Proud Tower - Barbara W. Tuchman [179]
As to disarmament the Kaiser let it be known that if it was brought up for discussion in any form, his delegates would leave the Conference which in any case he “devoutly hoped would not take place.” He was already being blamed at home by the militant Pan-Germans and Crown Prince’s party for yielding at Algeciras instead of fighting, and German diplomats hinted to other ambassadors that he might even be deposed if Germany were forced to agree to any form of arms limitation arising from the Conference. During one of the periodic visits of King Edward required by royal relations, with usually disastrous results, uncle and nephew discussed the forthcoming Conference while remaining for once reasonably amiable, perhaps because on this subject they were not far apart. The King “entirely disapproved” of the Conference, the Kaiser wrote to Roosevelt, “and himself took the initiative of telling me that he considered it a ‘humbug.’ ” According to his report, King Edward said it was not only useless, since in case of need nobody would feel bound by its decisions, but even dangerous as likely to produce more friction than harmony.

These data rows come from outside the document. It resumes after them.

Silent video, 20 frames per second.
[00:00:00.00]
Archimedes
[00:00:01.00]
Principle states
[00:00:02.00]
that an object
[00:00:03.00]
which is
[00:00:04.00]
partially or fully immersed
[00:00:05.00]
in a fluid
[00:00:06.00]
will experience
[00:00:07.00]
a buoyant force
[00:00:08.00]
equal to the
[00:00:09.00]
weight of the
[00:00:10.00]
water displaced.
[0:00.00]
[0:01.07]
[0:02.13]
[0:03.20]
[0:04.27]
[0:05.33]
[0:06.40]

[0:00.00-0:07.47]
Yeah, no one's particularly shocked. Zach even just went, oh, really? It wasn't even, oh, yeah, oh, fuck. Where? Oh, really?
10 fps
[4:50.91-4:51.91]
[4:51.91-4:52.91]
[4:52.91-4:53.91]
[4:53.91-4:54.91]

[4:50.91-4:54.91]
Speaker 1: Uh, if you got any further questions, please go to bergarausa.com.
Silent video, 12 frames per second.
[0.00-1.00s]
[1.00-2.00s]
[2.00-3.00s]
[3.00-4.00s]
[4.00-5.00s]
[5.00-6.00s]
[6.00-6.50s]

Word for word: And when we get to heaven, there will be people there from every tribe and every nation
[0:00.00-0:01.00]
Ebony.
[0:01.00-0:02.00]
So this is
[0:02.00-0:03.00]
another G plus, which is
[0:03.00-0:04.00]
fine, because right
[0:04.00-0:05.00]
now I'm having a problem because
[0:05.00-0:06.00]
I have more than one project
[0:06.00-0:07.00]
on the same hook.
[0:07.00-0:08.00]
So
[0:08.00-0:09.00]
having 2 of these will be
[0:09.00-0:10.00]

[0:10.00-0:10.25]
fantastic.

To Roosevelt it was apparent that modern Germany, “alert, aggressive, military and industrial,… despises the Hague Conference and the whole Hague idea.” His anxiety at the time was lest the British Liberal Government would “go to any maudlin extreme at the Hague Conference.” He told the new British military attaché, Count Gleichen, a cousin of the King, that he hoped Haldane and Grey would not let themselves be “carried away by sentimental ideas.” He was afraid they might be “swayed by their party in that direction … but don’t let them do it.” He talked fully to Gleichen of his current idea for a limitation on the size of battleships rather than on naval budgets. Unaware that his proposed top limit of 15,000 tons was already outdated by the monstrous hulk then lying in Portsmouth dockyard, Roosevelt explained that he wanted to see the British Navy remain in the same relative position vis-à-vis the navies of Europe and Japan as at present. Conveying the message to the King, Gleichen added that he had found lunch at Roosevelt’s home in Oyster Bay “extremely meagre,” and with only two Negro servants in attendance and no one to meet him at the station, arrangements rather primitive altogether.
Once the Dreadnought was commissioned, the United States Navy could not lag behind and two of the new class were authorized by Congress at Roosevelt’s request in January, 1907. The Navy, he wrote to President Eliot, was an “infinitely more potent factor for peace than all the peace societies” and the Panama Canal far more important than The Hague. With regard to the Conference he added, “My chief trouble will come from the fantastic visionaries who are crazy to do the impossible.”